Nobody wants to be viewed as the angry guy at work.
Getting too angry too often can negatively affect your relationships with colleagues, as well as your health and well-being.
But we all get heated at some point, and it’s important to channel your anger in a positive way.
If channeled effectively, anger can improve productivity, communication, and sound mental health, according to clinical psychologist Bret Moore, who wrote on the topic for Psychology Today. Specifically, feeling angry is a sign that something went wrong and must be changed. It can provide you with the motivation to do better.
There’s a fine line between communicating aggressively and communicating assertively, and it’s important to learn how to do the latter, Moore writes.

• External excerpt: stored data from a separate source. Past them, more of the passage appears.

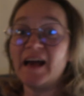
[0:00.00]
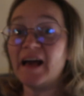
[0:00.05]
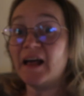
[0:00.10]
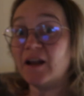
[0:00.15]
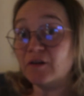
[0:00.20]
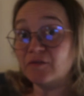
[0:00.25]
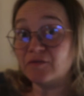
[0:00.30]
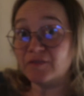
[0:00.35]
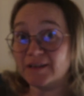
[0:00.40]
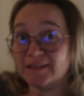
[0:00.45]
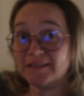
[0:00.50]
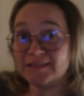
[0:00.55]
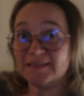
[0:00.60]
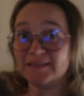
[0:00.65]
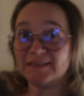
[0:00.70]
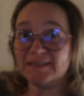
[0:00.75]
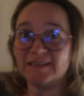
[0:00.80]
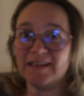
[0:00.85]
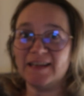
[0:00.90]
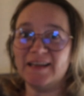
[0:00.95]
Hello
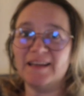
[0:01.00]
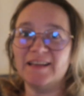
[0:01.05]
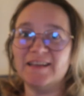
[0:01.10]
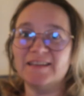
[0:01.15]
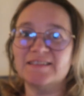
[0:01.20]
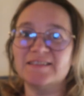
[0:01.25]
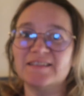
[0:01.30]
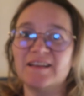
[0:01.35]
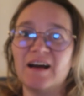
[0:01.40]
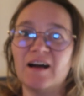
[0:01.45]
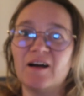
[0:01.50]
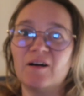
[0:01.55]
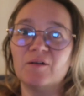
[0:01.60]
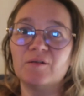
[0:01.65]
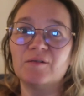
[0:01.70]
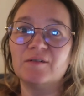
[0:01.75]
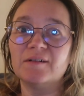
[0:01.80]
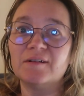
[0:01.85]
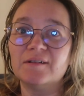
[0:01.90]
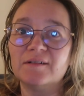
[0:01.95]
friends, it is
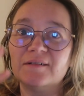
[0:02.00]
now,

Assertive communicators don’t hesitate or shy away from stating their views, but they do it in a way that’s respectful of others.
The first step to maintaining your composure when your blood’s boiling is to simply acknowledge that you’re angry. This is likely the hardest part, Moore says, but once you do, you can take a minute to cool down and think about what you want to say.
Then, as with delivering any serious message, practice what you want to say and how you want to say it. Using appropriate body language and tone is one of the seven critical communication skills highlighted by workplace communication expert Skip Weisman. Maintaining eye contact and normal volume and not pointing your fingers helps to project assertiveness rather than aggression.
While it’s important to come off as reasonable, it’s still key to maintain the passion and fire that made you angry in the first place. After all, you want to make your point and communicate what you need.